Уметь принять милость Божью, сознавая свое недостоинство, ― это тоже великое дело для христианина. Потому что нужно преодолеть сознание того, насколько ты не заслужил эту милость (а не преодолевать эту мысль, к несчастью, кажется очень благочестиво и благоговейно, забивать памятью о своих грехах память о Боге считается весьма боголюбивым делом), забыть о собственных не-заслугах перед Богом и все-таки протянуть руки за подаваемым Даром. Без которого никак. Без которого со всем своим благочестием и памятью о грехах в ад попадешь, как и гордо отвергнувший Дар.

Потому что Господь выше греха и нельзя возносить свой грех выше Господа. Как бы ни было стыдно и страшно, отшатнуться от Бога ― значит предать Его любовь.
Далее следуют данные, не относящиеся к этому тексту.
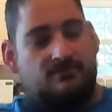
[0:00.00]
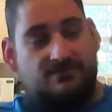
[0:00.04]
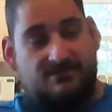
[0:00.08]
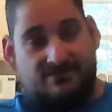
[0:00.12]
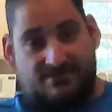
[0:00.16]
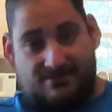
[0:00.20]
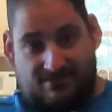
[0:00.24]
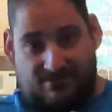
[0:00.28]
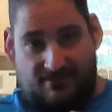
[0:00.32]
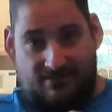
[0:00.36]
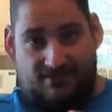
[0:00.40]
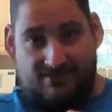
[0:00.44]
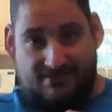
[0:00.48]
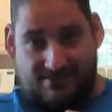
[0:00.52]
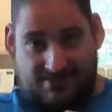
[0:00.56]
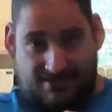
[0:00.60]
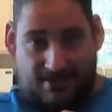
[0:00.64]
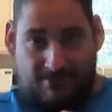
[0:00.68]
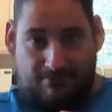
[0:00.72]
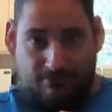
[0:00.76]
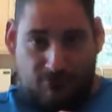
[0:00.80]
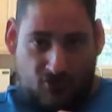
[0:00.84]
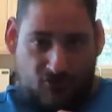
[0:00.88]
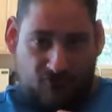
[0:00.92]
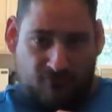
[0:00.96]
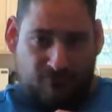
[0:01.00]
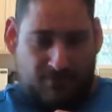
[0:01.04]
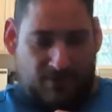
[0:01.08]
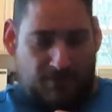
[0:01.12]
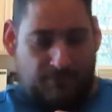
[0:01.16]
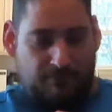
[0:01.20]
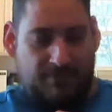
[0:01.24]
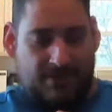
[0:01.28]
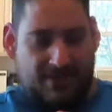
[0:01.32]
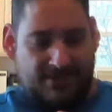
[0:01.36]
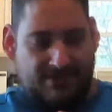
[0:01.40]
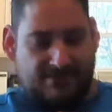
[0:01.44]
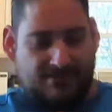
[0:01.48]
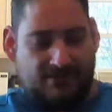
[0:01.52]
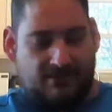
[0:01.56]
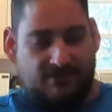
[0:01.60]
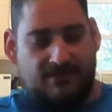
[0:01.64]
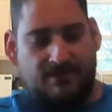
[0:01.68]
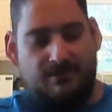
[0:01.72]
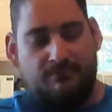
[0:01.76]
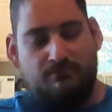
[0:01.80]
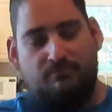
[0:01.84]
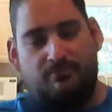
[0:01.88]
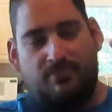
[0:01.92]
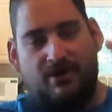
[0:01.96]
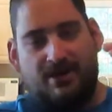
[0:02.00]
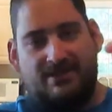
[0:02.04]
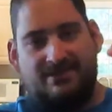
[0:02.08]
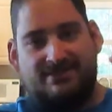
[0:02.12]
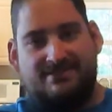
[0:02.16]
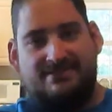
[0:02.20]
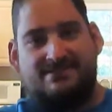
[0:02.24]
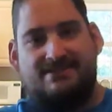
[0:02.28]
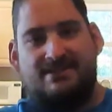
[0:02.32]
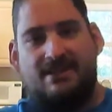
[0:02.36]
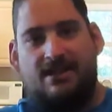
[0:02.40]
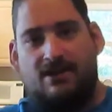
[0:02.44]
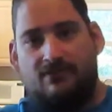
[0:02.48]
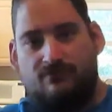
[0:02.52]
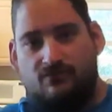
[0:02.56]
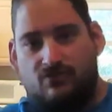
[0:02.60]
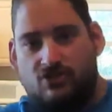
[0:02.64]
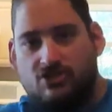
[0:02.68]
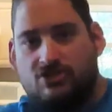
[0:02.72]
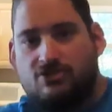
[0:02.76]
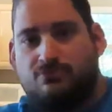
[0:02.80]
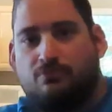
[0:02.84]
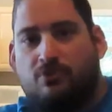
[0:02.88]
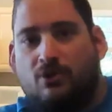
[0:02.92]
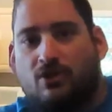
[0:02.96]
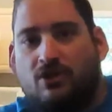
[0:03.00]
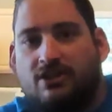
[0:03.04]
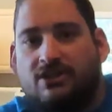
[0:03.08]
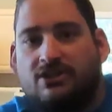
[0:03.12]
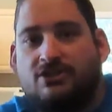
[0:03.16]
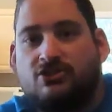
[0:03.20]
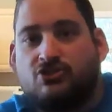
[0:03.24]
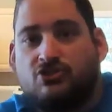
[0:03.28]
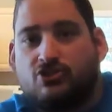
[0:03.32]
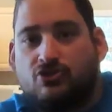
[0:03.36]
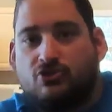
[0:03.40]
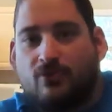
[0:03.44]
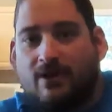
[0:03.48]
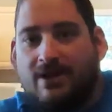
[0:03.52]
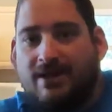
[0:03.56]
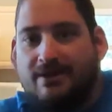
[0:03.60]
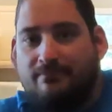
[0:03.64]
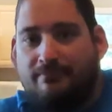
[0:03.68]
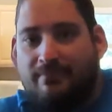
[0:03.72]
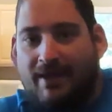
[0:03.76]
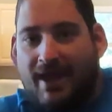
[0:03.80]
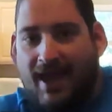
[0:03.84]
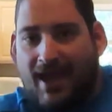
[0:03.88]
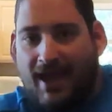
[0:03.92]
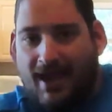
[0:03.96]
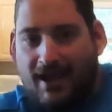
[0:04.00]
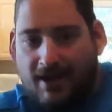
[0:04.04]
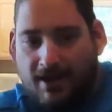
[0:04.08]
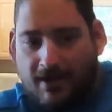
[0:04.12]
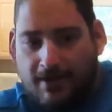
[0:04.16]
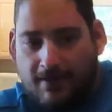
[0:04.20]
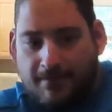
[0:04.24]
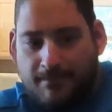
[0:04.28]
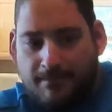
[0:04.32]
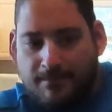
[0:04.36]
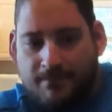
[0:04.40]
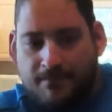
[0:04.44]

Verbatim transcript: the same movement basically, but instead of just pulling straight back,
А самое, пожалуй, важное ― уметь разглядеть за Даром Дарителя. И понять, чего бы Ему хотелось.

Нужно взглянуть на ситуацию как бы глазами Христа. И увидеть ими самого себя ― перед Ним, зажатого от страха в осознании своих грехов, закрывшего лицо ладонями, перепуганного, всего в комочек сжавшегося, всего одной мысли предавшегося: я недостоин Тебя, Господи, отойди от меня, я Тебя боюсь, я не хочу, чтобы Ты марался от прикосновения к такой твари, как я.

И это значит вечную гибель. Вечный ад наедине с собственными грехами, такими для нас значительными, что преодолели память о любви Христа, память о Его собственной боли перед нашей болью.
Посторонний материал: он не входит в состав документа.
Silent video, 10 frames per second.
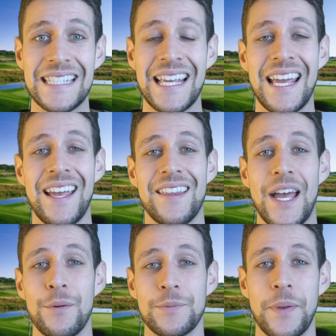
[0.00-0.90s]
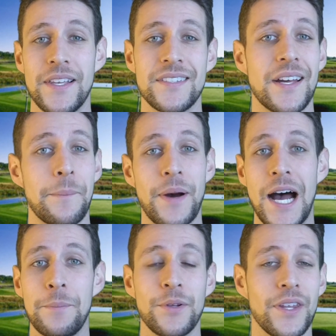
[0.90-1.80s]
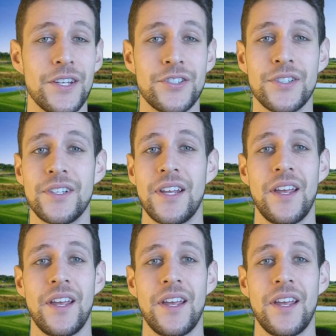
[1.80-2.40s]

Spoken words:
And that was based on population,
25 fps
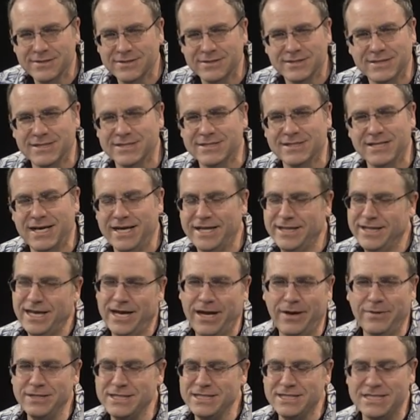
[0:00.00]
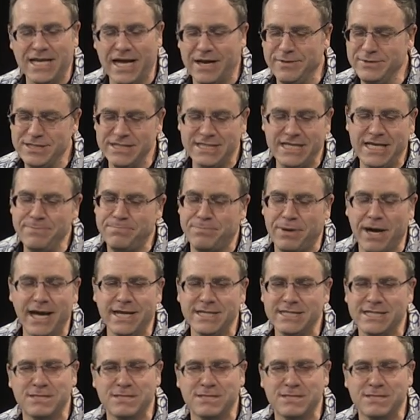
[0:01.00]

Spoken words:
because like, and then I would just keep buying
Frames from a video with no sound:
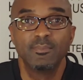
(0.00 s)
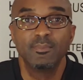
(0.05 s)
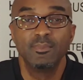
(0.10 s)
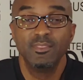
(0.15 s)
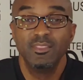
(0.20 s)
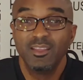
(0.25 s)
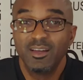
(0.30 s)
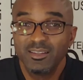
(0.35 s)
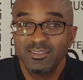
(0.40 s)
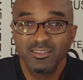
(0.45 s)

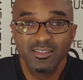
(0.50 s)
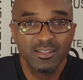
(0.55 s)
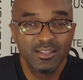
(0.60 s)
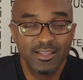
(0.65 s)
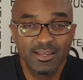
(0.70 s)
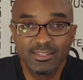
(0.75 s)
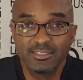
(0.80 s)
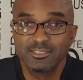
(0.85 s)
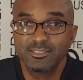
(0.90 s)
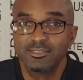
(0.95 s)

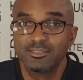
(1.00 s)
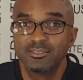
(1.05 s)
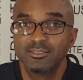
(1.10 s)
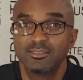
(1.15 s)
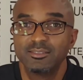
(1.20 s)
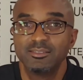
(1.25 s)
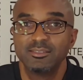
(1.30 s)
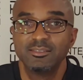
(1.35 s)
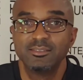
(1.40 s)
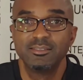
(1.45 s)
Nonetheless,
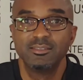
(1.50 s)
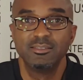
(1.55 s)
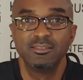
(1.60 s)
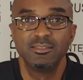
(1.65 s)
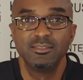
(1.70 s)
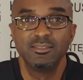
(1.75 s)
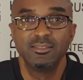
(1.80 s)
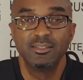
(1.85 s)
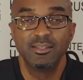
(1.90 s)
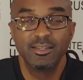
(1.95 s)

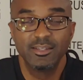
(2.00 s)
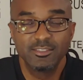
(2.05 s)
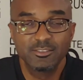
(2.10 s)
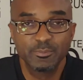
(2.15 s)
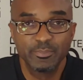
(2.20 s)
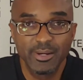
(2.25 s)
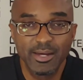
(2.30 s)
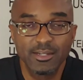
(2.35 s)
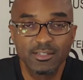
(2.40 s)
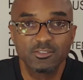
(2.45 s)
it's
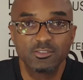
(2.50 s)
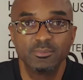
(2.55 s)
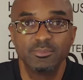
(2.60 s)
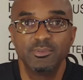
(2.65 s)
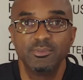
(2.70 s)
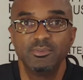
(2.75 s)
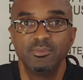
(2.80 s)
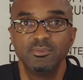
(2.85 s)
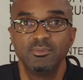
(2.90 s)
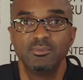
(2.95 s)

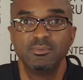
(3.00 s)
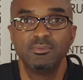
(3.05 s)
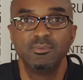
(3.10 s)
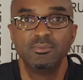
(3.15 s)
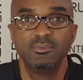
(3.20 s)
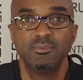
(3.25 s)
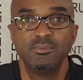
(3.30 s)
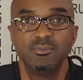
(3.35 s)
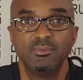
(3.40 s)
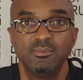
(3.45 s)
possible.
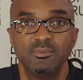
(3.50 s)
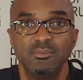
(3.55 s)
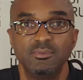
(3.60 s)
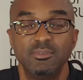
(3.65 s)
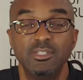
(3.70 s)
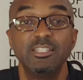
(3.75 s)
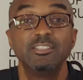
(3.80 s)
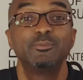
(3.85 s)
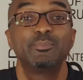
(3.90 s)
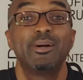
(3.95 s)

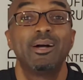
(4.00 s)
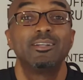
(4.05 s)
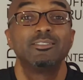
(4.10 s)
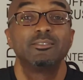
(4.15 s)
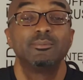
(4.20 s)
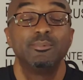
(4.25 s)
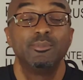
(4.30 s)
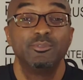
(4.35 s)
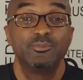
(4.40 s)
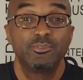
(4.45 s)
It's
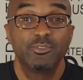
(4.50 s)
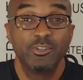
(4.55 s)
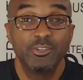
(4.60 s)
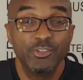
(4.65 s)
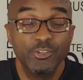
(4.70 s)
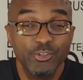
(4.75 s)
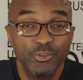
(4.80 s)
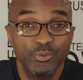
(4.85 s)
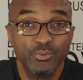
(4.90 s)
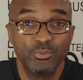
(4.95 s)
possible for
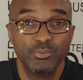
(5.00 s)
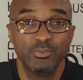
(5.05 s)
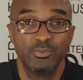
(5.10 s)
you.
Может быть, самое тяжелое испытание перед Встречей с Богом ― испытание стыдом. И в этом ― вся правда о мытарствах: не бесы, не внешние силы, а память о наших собственных грехах не пустит нас к нашему Создателю, не даст родиться радости от Встречи с Ним. Что такое ад, как не боль и мука при виде Бога? И какая разница, мука ли это ненависти к Нему или мука непреодолимой вины перед Ним?
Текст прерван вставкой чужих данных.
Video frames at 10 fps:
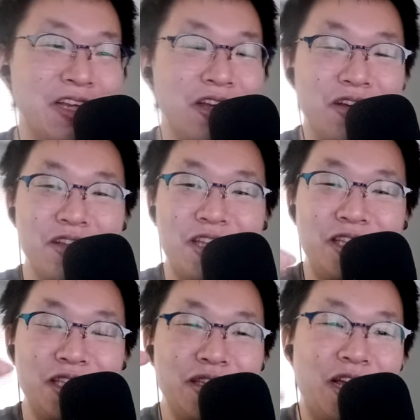Unless
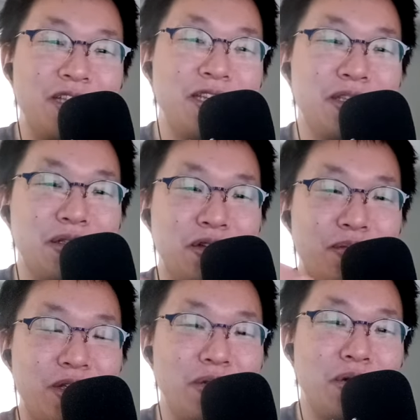the slant is a little
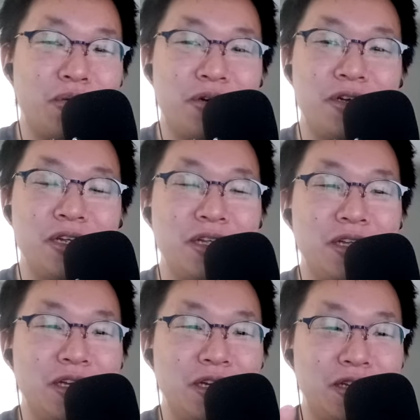bit lower,
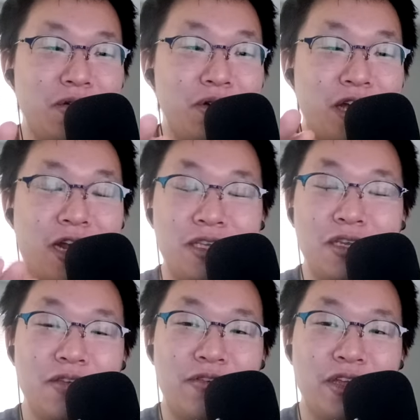uh, or not as
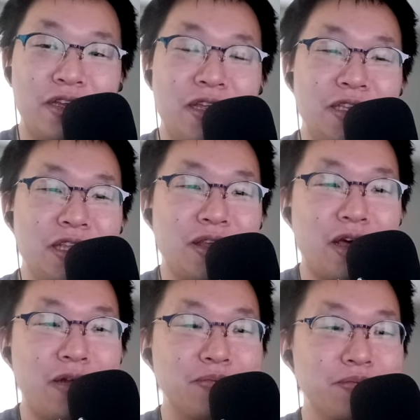significant as I
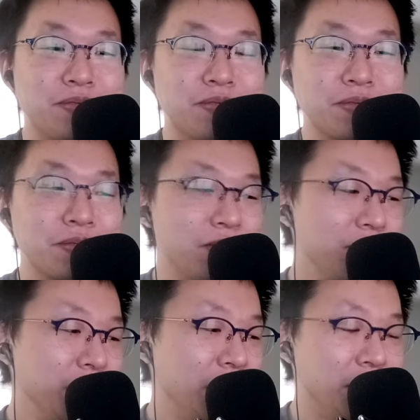thought.
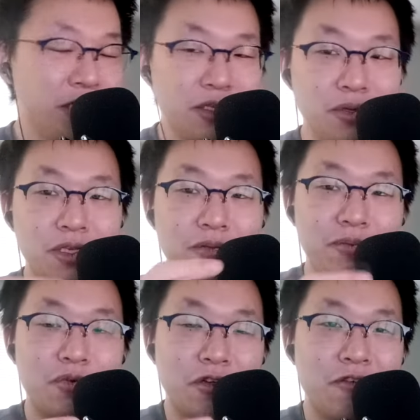It just looks a little
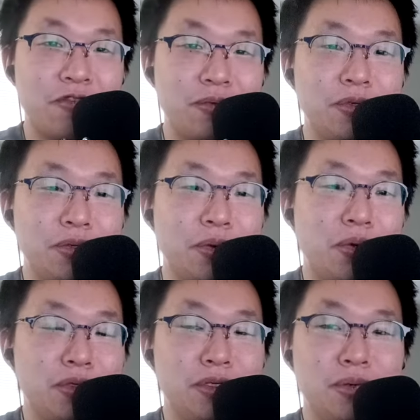bit more comfortable to
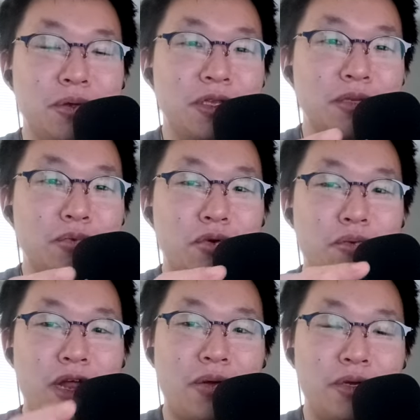hold too because it's more
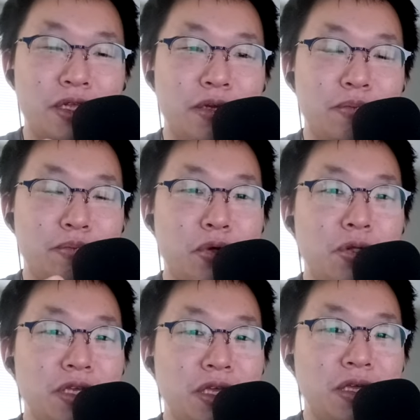rounded and
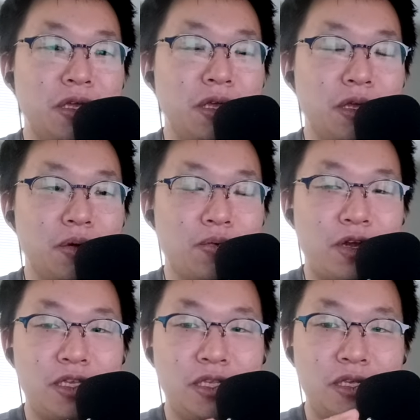bulky,
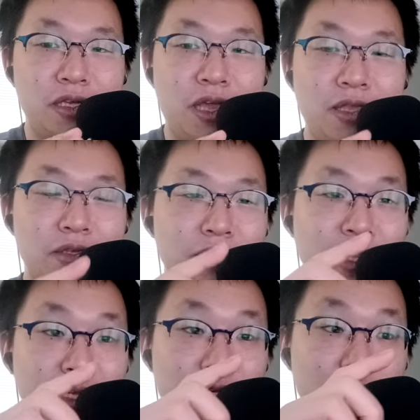whereas the
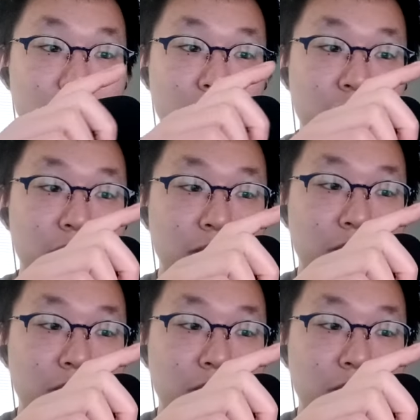A30 just looks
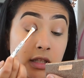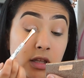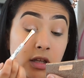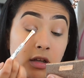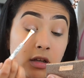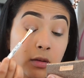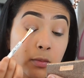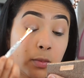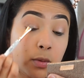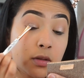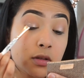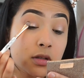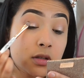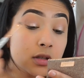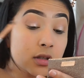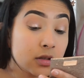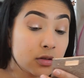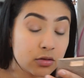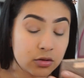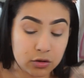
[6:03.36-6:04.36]
look, but
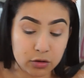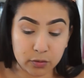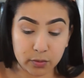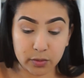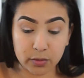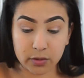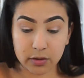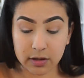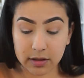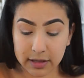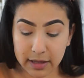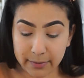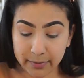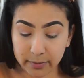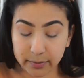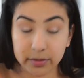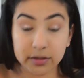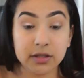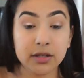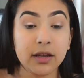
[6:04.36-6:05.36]
still super glam
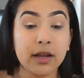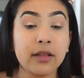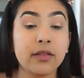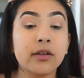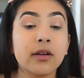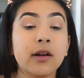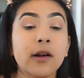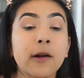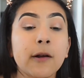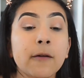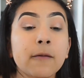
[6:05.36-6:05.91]
and put together.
Да как же не понять, что такая вечность невыносима для Самого Христа, что именно ради преодоления такого Он и пошел на крест, что Ему хочется полноты бытия для нас! А полнота бытия ― это поднять с колен, и отвести руки от лица, и увидеть наконец нашу улыбку, и все-таки увидеть в человеке осознание того, что Господь ему ― родной. Не сторонний, не карающий ― родной. Он хочет дать каждому из нас всего Себя, все бытие и всю Вселенную.

Потому что Он правда родной. Уж всяко роднее греха.

Но из всего вышесказанного вовсе не следует, что от греха надо отмахиваться как от чего-то несущественного. Грех ― рана, безусловно стоящая лечения, но прежде всего ― осознания в себе и покаяния. Покаяние, правда, отнюдь не заключается в биении головой об стенку с многократно повторяемым «какая же я непроходимая сволочь». Покаяние ― тонкая грань между отвращением и болью о совершённом грехе и предчувствием радости исцеления и близости Бога. Покаяние бывает и болезненно, и мучительно, но помнить и понимать надо: плакать о грехе нужно только в колени Христу, а не в темном пыльном углу, мечтая, чтобы взор Божий тебя не коснулся.

Потому что Он правда, правда родной. Потому что покаяние ― это радость больше для Него, чем для кающегося. И вера в Его любовь важнее, чем память о собственной любви к Нему.